● **ASSIGNMENT**: Only the tail of the listing is wanted: the line containing "Frames from a" and all after it, repeated exactly, pictures omitted.

● **DATASET RECORDS**:
__________________________________________________

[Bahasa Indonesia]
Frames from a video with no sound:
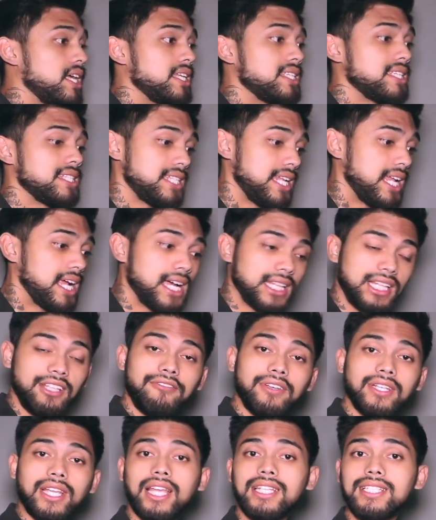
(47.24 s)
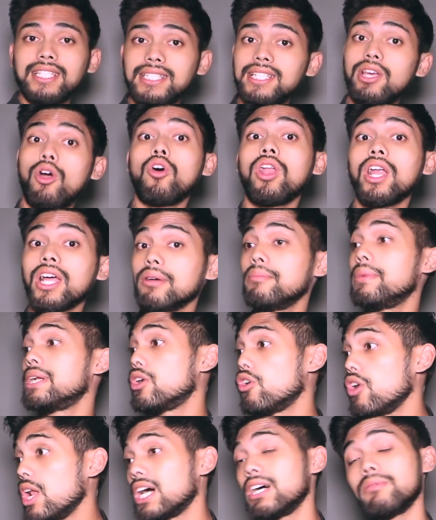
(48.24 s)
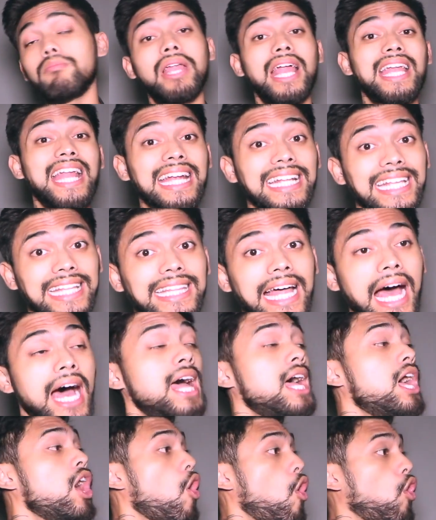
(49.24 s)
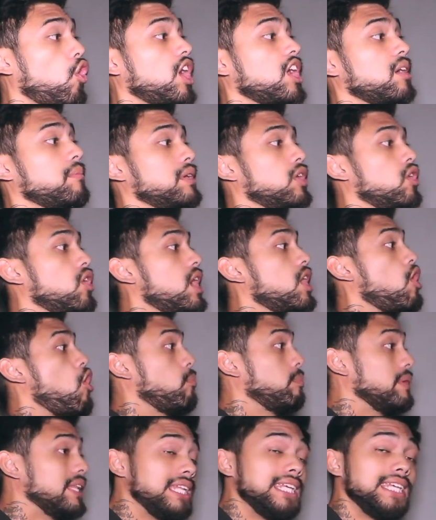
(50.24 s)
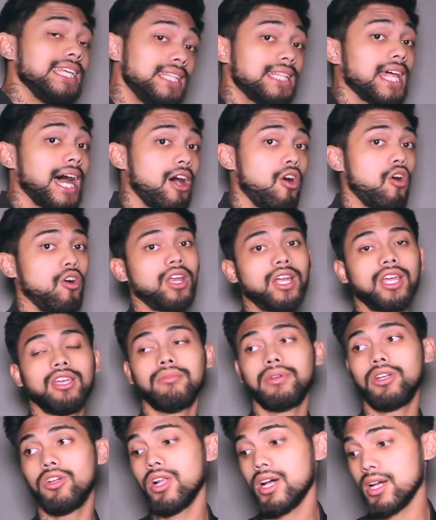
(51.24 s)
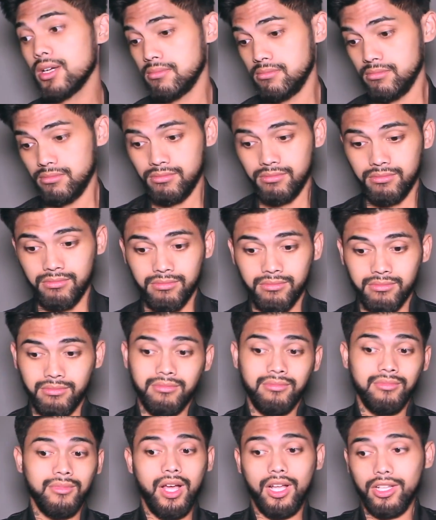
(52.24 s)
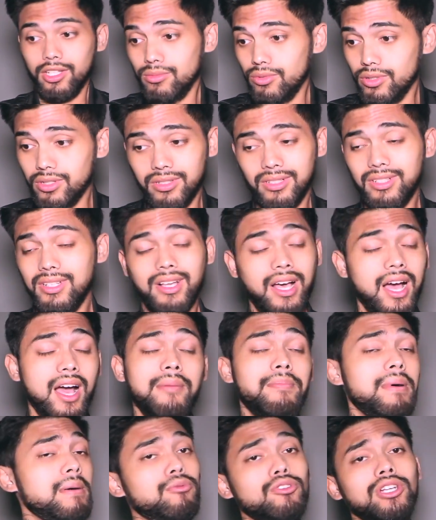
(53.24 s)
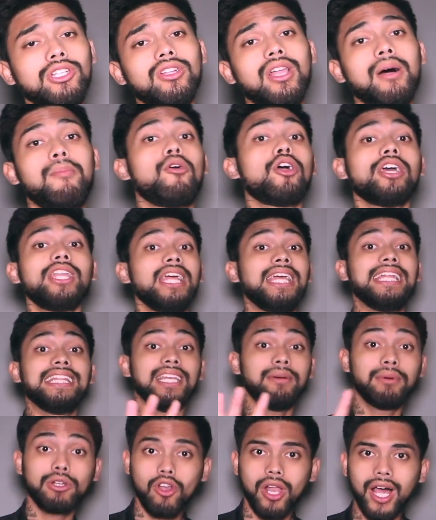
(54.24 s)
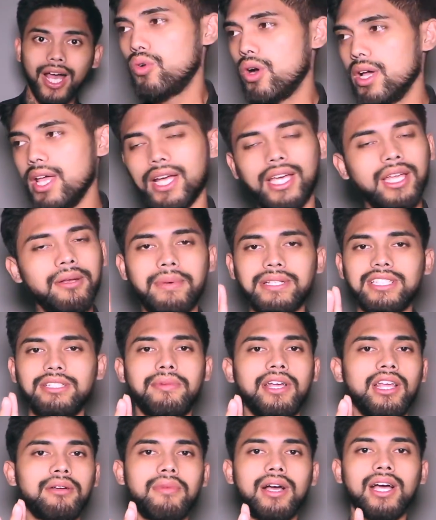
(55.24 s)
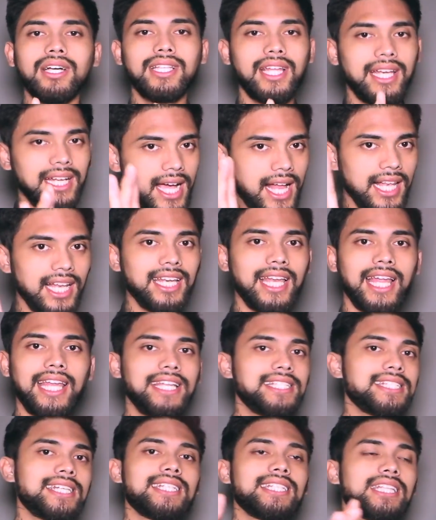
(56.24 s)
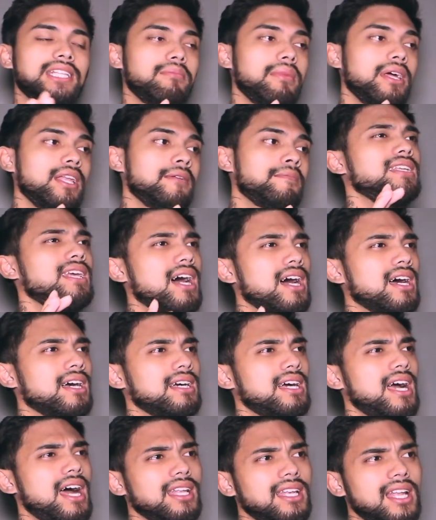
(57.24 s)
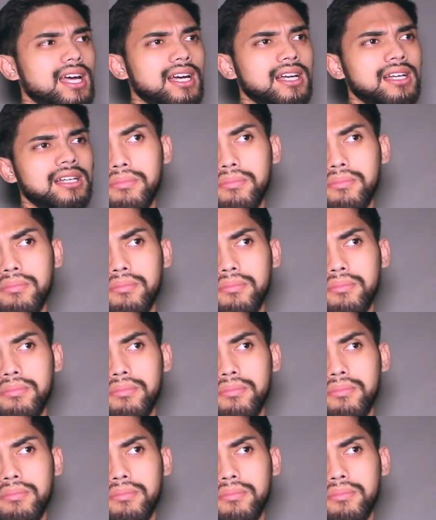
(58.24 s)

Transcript: dari sisi negatif ya Dari sisi orang yang menolak keberadaan kita Orang yang menolak opini kita Orang yang menolak atau ah, apapun itulah pokoknya dia intinya menolak gue yakin pasti banyak banget dari kalian ladies and gentlemen yang kadang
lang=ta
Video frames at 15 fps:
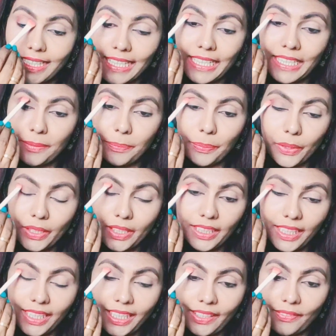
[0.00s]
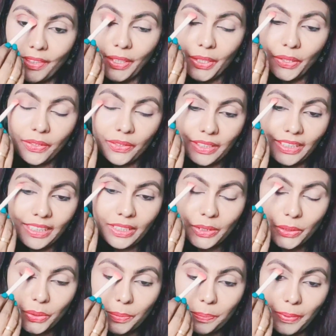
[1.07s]
ஸ்க்ரீன் போட்டு தான் நான் வீடியோ வந்து
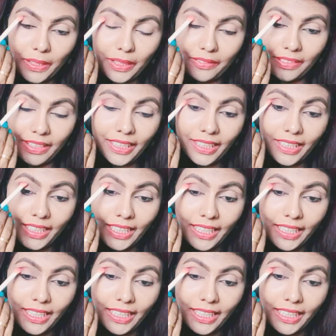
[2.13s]
ஷூட் பண்ணுவேன்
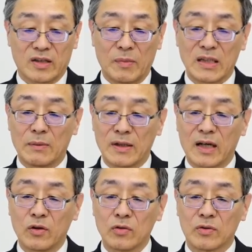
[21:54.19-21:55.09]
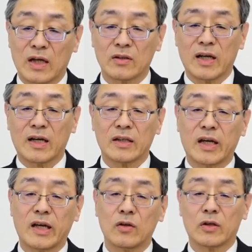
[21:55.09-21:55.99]
様々な用途拡大が
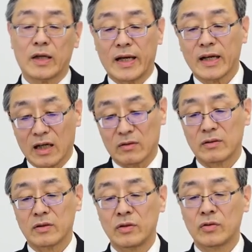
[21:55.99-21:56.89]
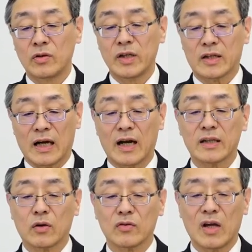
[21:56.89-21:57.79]
できるのではないかというふうに考
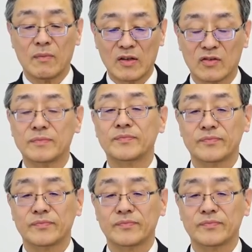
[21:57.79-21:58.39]
えてございます。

__________________________________________________

● **ANSWER TO THIS TASK**:
Frames from a video with no sound:
(47.24 s)
(48.24 s)
(49.24 s)
(50.24 s)
(51.24 s)
(52.24 s)
(53.24 s)
(54.24 s)
(55.24 s)
(56.24 s)
(57.24 s)
(58.24 s)

Transcript: dari sisi negatif ya Dari sisi orang yang menolak keberadaan kita Orang yang menolak opini kita Orang yang menolak atau ah, apapun itulah pokoknya dia intinya menolak gue yakin pasti banyak banget dari kalian ladies and gentlemen yang kadang
lang=ta
Video frames at 15 fps:
[0.00s]
[1.07s]
ஸ்க்ரீன் போட்டு தான் நான் வீடியோ வந்து
[2.13s]
ஷூட் பண்ணுவேன்
[21:54.19-21:55.09]
[21:55.09-21:55.99]
様々な用途拡大が
[21:55.99-21:56.89]
[21:56.89-21:57.79]
できるのではないかというふうに考
[21:57.79-21:58.39]
えてございます。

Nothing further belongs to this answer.